Tuesday, April 6, 2010

random thoughts...

I have caught myself wondering alot lately about what direction my life is going in. Since I was 8 years old, I've wanted to be a teacher, but now that I am in school and pursuing that career choice, I constantly find myself thinking about other choices... Like for instance, even though some people don't believe I can do it, I would like to further myself into Correctional Officer... I've sent in an application, however they have not gotten back to me yet. I truly believe that if this is meant to be, it'll happen. I'm not going to push it. I've also changed my major to Early Childhood Development instead of Elementary Education...which really is just an age difference in teaching.. I will be teaching Pre-K to Kindergarden instead of 1-5th grade. I've moved back home due to some financial situations, however I am not giving up. I will end up moving back out, just not right now. I currently still work at Hell Dixie... not going to change for awhile, because everywhere that I have looked or applied to just aren't hiring right now:( Jerry and I are also still dating... Five months April 11th:) I'm not going to lie, it has been rough. I think in some areas of our relationship we grew stronger while other areas failed. We still have a communication problem, but only to the extent that we don't pay attention to eachother. Mainly me, he says something and I'm off in LALA land...He's a pretty amazing guy. he's still currently looking for a job, but I have faith in him and cannot wait to see him succeed in whatever he does.

Thursday, February 18, 2010

new year... old habits.

well, same old stuff has been happening with me. Aside from the fact im in my second semester of school-yippee?... Jerry and I have been dating for a little over 3 months now, and we are happy.

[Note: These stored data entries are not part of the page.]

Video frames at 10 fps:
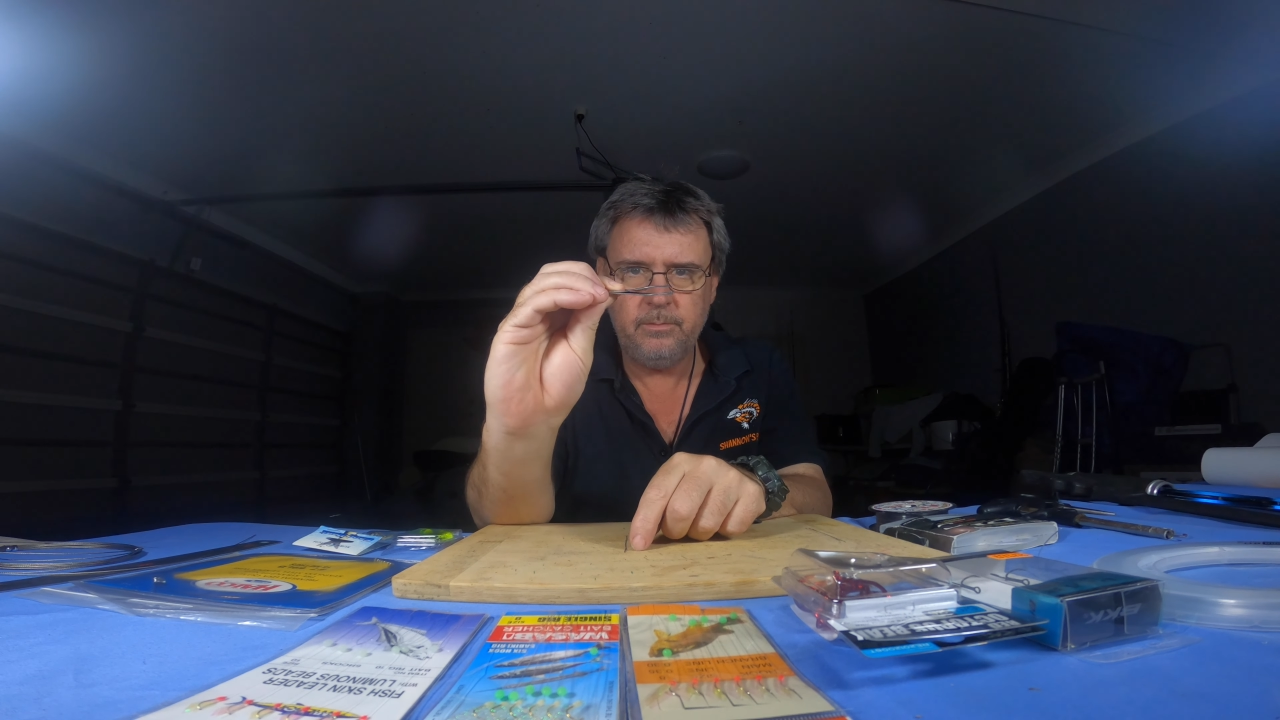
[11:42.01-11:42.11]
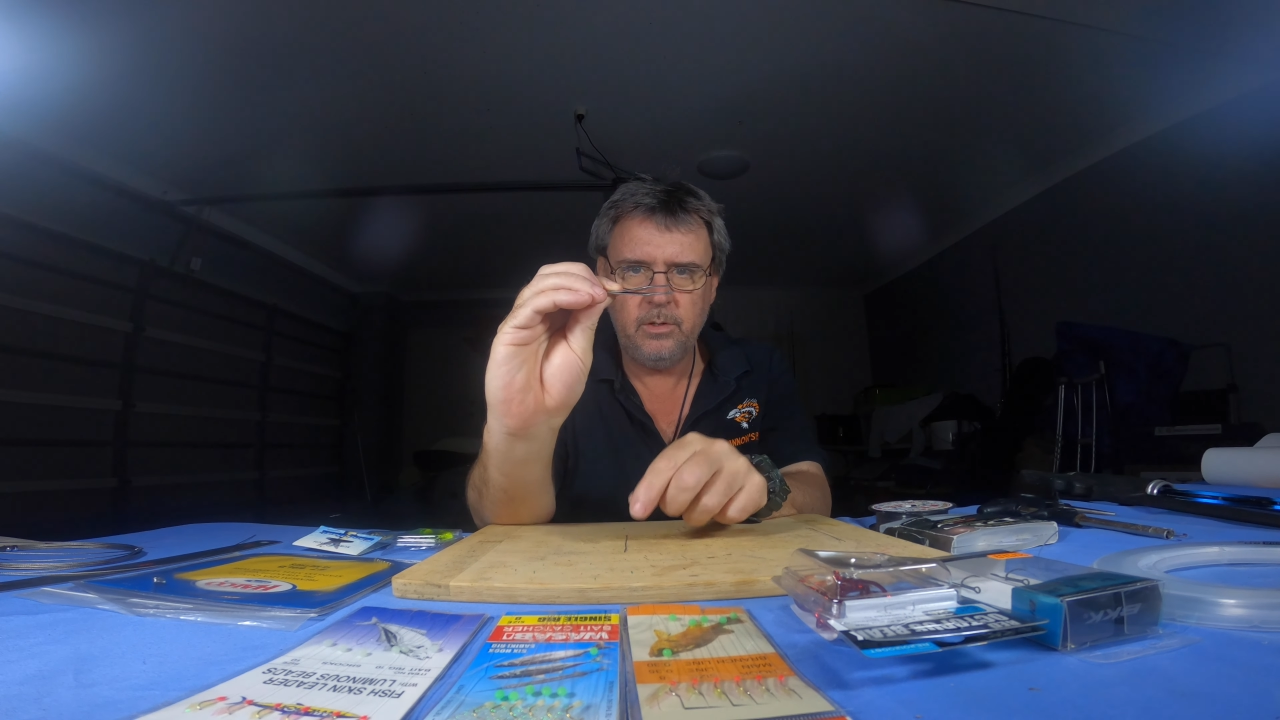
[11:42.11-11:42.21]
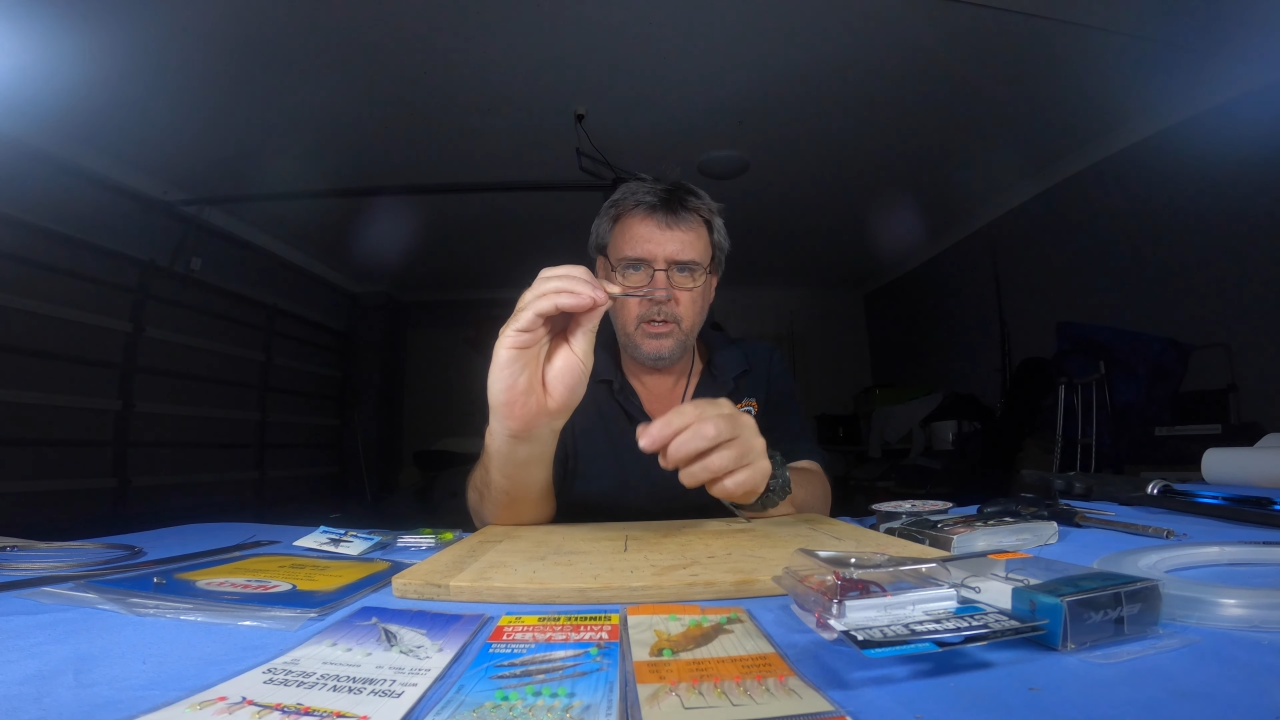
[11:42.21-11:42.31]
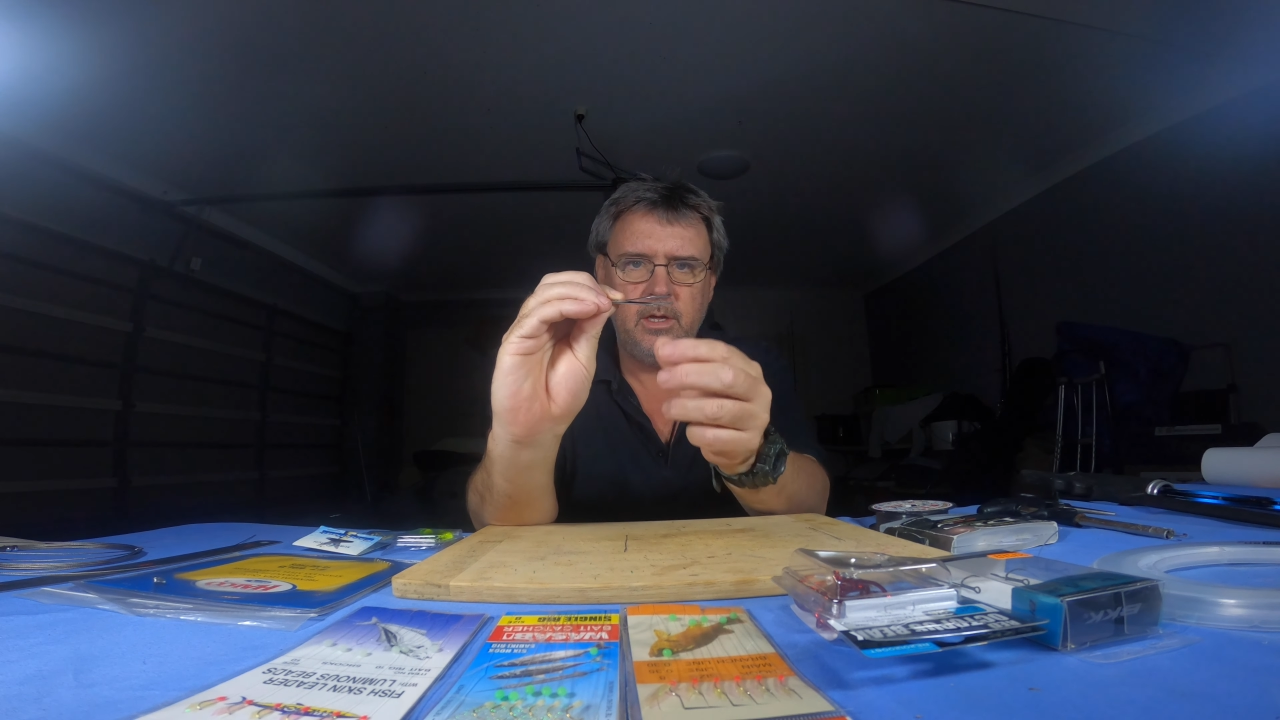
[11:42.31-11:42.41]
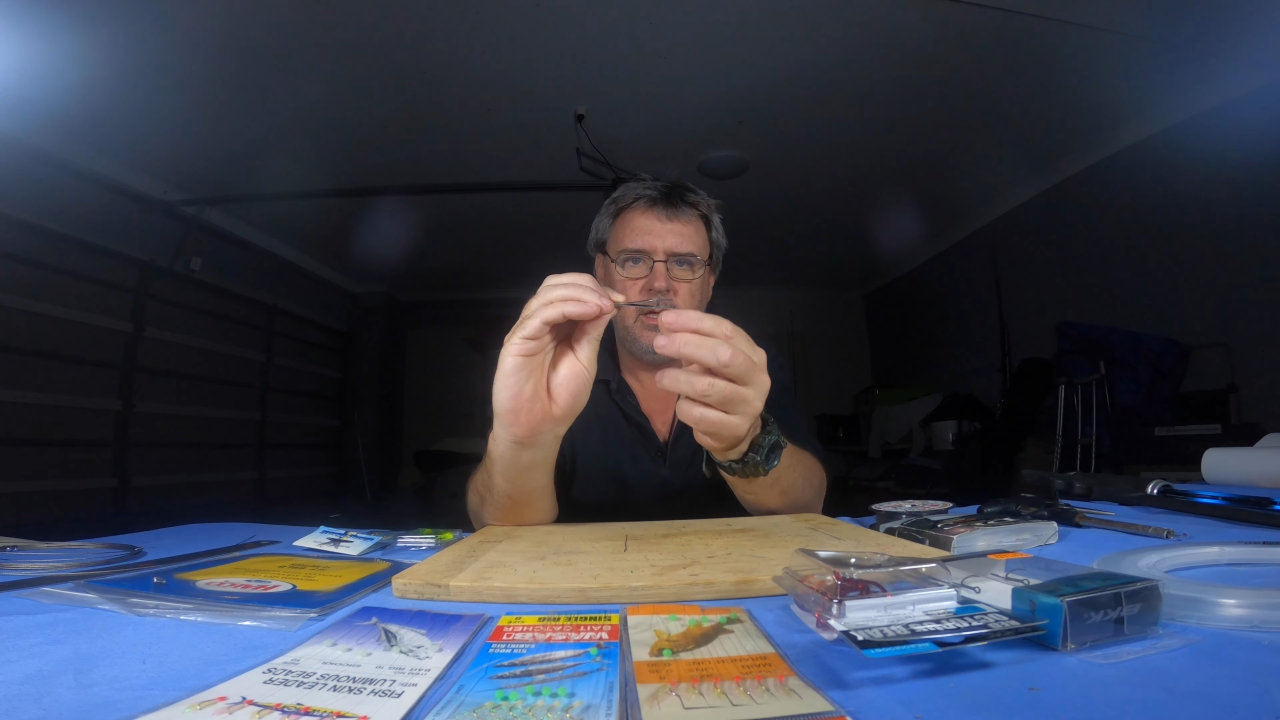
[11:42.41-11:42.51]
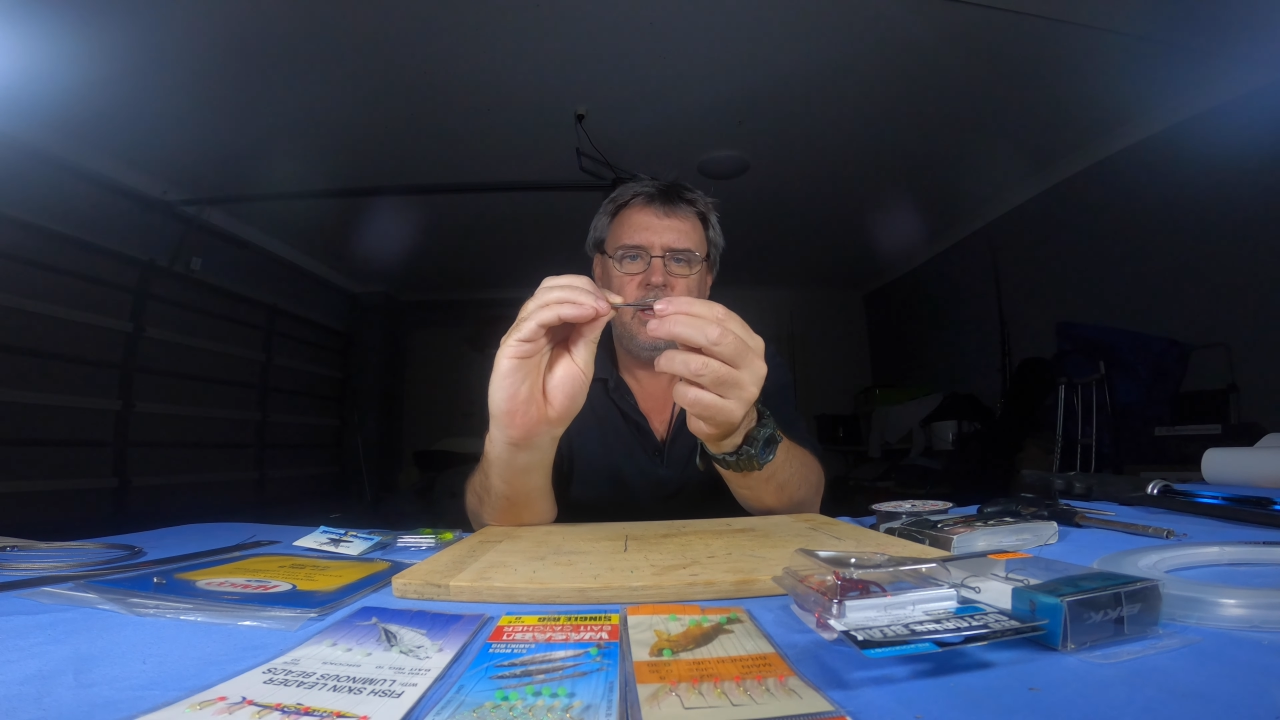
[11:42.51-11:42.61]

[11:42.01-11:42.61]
okay?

Both of us have started shooting pool on a regular bases, although he does it a lot longer than i do because after a while, i get tired of losing to him:) Schools pretty hectic. I have two online classes that I sometimes have to FORCE myself to do because when I get online, i turn into my aunt Kate and find something else I want to do and then lose all focus on what i need to do. I'm still working(barely)... I average about 16 hours a week. some of it's my fault, but its because I'm trying to put school first. I make do with what money I get. I don't have but like one or two bills at the moment, and as long as i can keep from overdrafting or eating out we are good. Jerry has actually been around alot more. He introduced me to fishing(even though I kinda grew up around it.) and I have somewhat fallen in love with it. I even caught a bigger fish than him one day... couldn't get the smile off my face- he kept looking at me and laughing because that fish scared me and i barely got him on the bank. I have my own fishing pole(pink) and surprised him by getting my fishing license one day... Lately it seems anything I do involves Jerry. Fishing and shooting pool never really crossed my mind unless I was at Gramma and Papas house. Now pool is almost a nightly thing and fishing(when its warmer out) is a good way to spend a couple of hours alone. Spring break is in a couple of weeks and I don't really know what I want to do yet... but knowing me, it will involve dragging jerry somewhere(he doesn't seem to mind...lol) anyways... I've currently lost track of what I was really going to type... besides the fact that my hair is red again(not on purpose)... looks alright, but it was a LONG process to get it from the ugly purple it had gone to.